(Reuters) - Jubilant supporters cheered the installation of Madagascar’s army-backed new leader Andry Rajoelina on Saturday — but foreign ambassadors stayed away in a unanimous show of international disapproval.
Below is a timeline of recent events in Madagascar:
January 27, 2009 - Opposition leader Andry Rajoelina calls for more anti-government protests after the worst day of street violence for years.
February 3 - The government fires Rajoelina from his post as mayor of the capital Antananarivo.
February 7 - Security forces kill at least 25 people at an anti-government protest near the presidential palace.
February 21 - Rajoelina meets President Marc Ravalomanana for talks to resolve the power struggle.
February 25 - Rajoelina pulls out of the talks after Ravalomanana fails to attend what would have been the fourth round of discussions to end weeks of civil unrest.
March 8 - Mutiny breaks out in a military camp outside Antananarivo as Rajoelina spends a second day in hiding after a crackdown on his anti-government movement.

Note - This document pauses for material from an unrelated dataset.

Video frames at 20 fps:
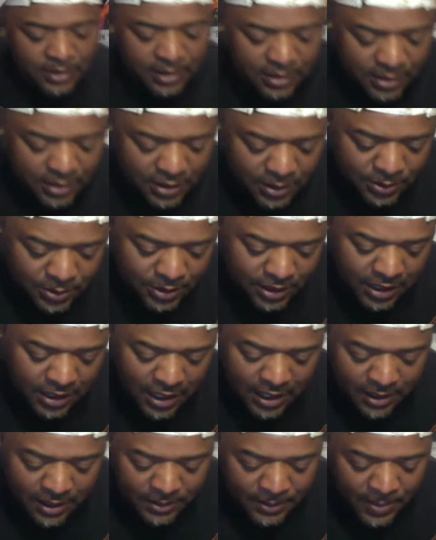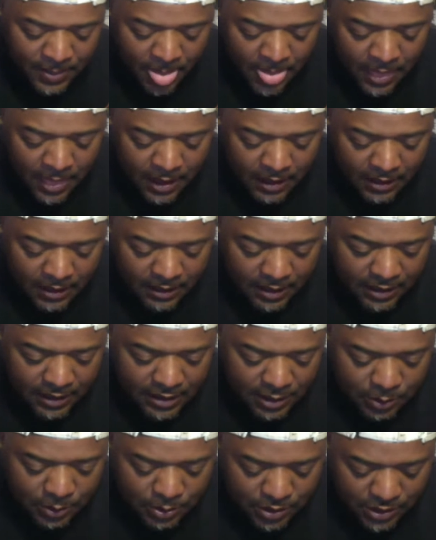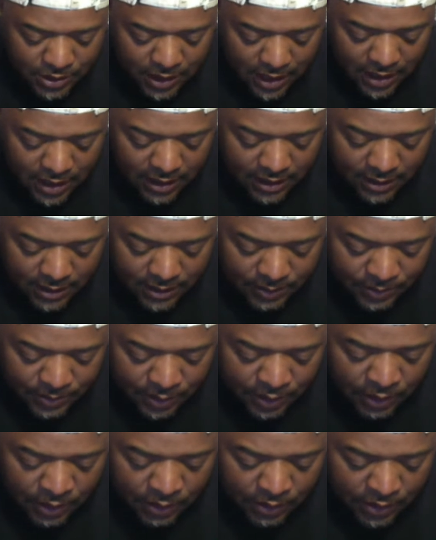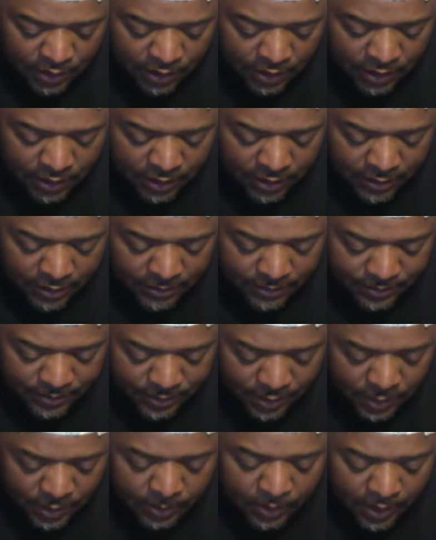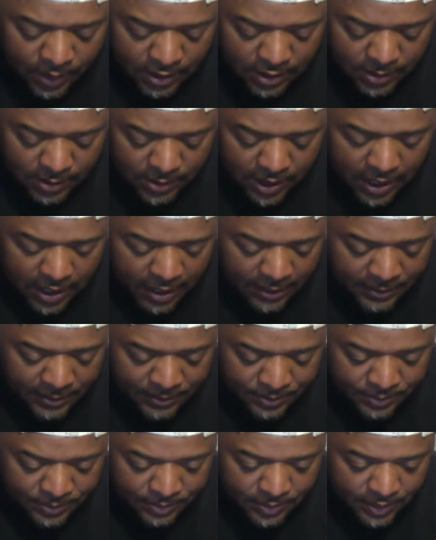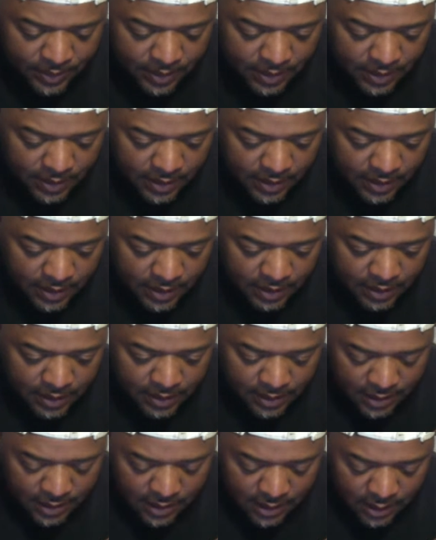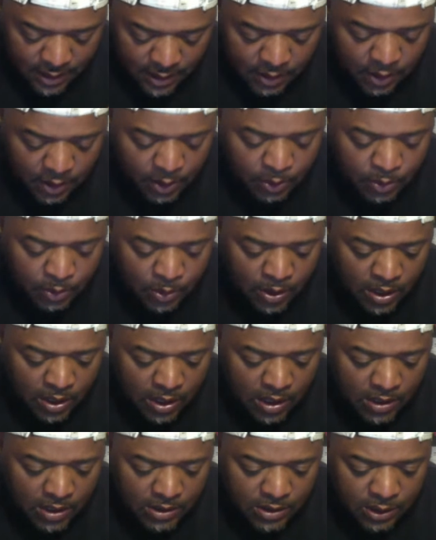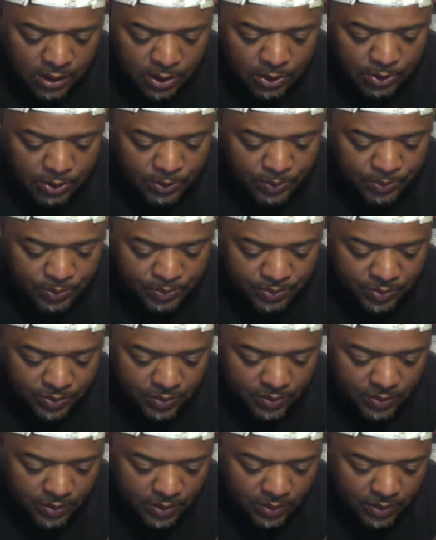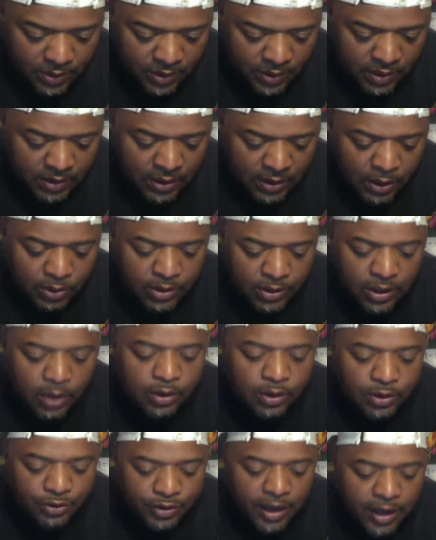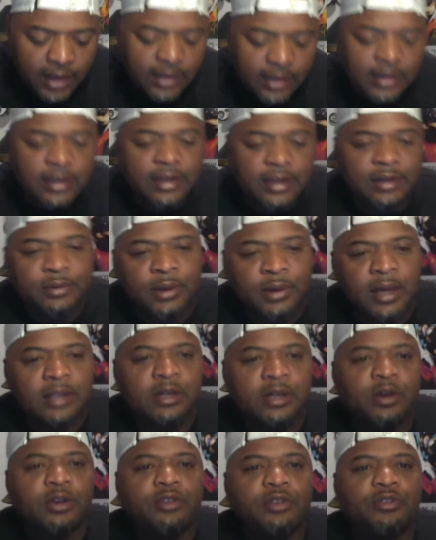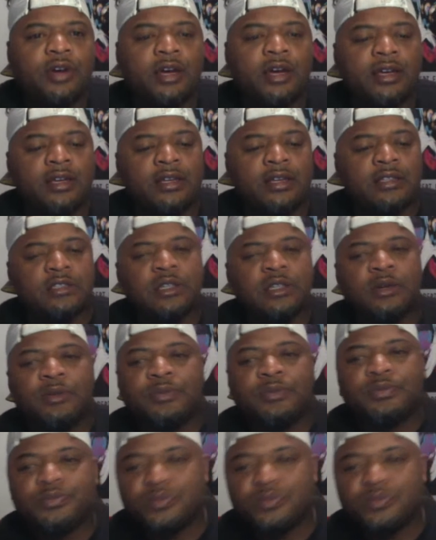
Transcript: Egyptian guy that she was dating, the Muslim guy. And, so yeah, Dodi Fayed, right? Dodi Fayed. So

March 13 - Dissident soldiers say they have deployed tanks in the capital and will use them to fight any hired mercenaries.
March 14 - Rajoelina emerges from hiding to tell his supporters he is giving Ravalomanana four hours to step down.
March 15 - Ravalomanana offers a referendum as a possible way out of the political standoff.
March 16 - Soldiers seize the presidential palace and the central bank in a show of force, further isolating Ravalomanana.
March 17 - Rajoelina takes power with the support of the army after Ravalomanana is forced out following opposition protests that won the support of the military. At least 135 people were killed in the protests. The African Union, which had rejected any unconstitutional change of power, says the military should not hand over to Rajoelina.
March 18 - Madagascar’s Constitutional Court issues a statement endorsing the takeover.
March 19 - Mozambique, Angola and Swaziland, which make up the defence, political and security troika of southern African bloc SADC, which includes Madagascar, refuse to recognise the new leader. Norway, which gives about $14 million (9.7 million pounds) a year in aid, says it has frozen funding.
March 20 - The African Union suspends Madagascar and says it has six months to call an election. The United States says it is moving to suspend all non-humanitarian assistance to Madagascar.
March 21 - Rajoelina is installed as Madagascar’s army-backed new leader.